Le mieux, disait mon père, qui était le bras gauche du ministre (dont le bras droit ne devait jamais apprendre ce que faisait l’autre), le mieux, c’était de cultiver de bons rapports avec ces deux catégories de gens. Mais si par hasard ce n’était pas possible, il fallait immédiatement rabattre le caquet du rat et ne pas lui donner l’occasion de devenir insolent. Les grenouilles, il fallait les exploiter, les fatiguer au cours de longues négociations et les jeter. Si nécessaire, il fallait les désarmer en les piquant dans le postérieur. Les grands artistes savaient selon lui provoquer le reflexe de l'etreinte chez ces animaux à sang froid (imagine que tu as affaire à une dame, disait mon père en plaisantant), car si on passait le doigt au bon moment sur la petite poitrine ou le ventre d’une grenouille (j’ai assisté un jour à une telle expérience), elle refermait ses petites pattes sur le doigt avec une ferveur et une passion toute batracienne. Elle le serrait, ce doigt humain qu’elle tenait pour une dame grenouille. Mais à peine un homme sur mille avait un don pareil! La plupart du temps, la grenouille cédait quand elle se savait découverte, tandis que le rat, quand on avait mis à jour sa bassesse, n’en répondait qu’avec plus d’insolence.

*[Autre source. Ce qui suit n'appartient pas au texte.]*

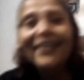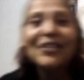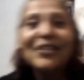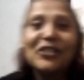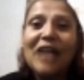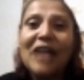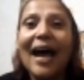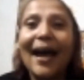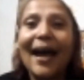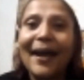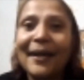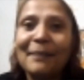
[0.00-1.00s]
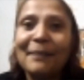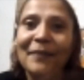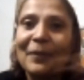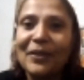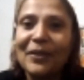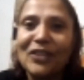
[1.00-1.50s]
Shame. Then
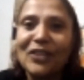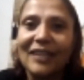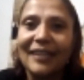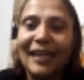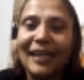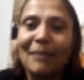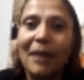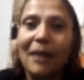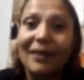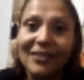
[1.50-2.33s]
I went and checked the email.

Je raconte ces choses comme elles me passèrent alors par la tête : sur la place du port, enchaîné à un homme qui se taisait. Bien que ma situation fût terrible, je ne pus m’empêcher de rire. J’étais secoué par les hoquets, et mon poignet aussi, et sans le vouloir, je réveillai le joli garçon, à côté de moi. Il sursauta et me regarda d’un air ébahi.
Il ne se joignit pas à mon rire discret, étouffé. J’aimais tant imiter le rire des autres. Il n’avait vraisemblablement pas besoin de cela; il gardait au fond de lui-même assez d’humour noir et faisait preuve dans toutes les situations difficiles de la vie d’un naturel extrêmement gai... Il avait tout simplement une autre éducation et un autre caractère.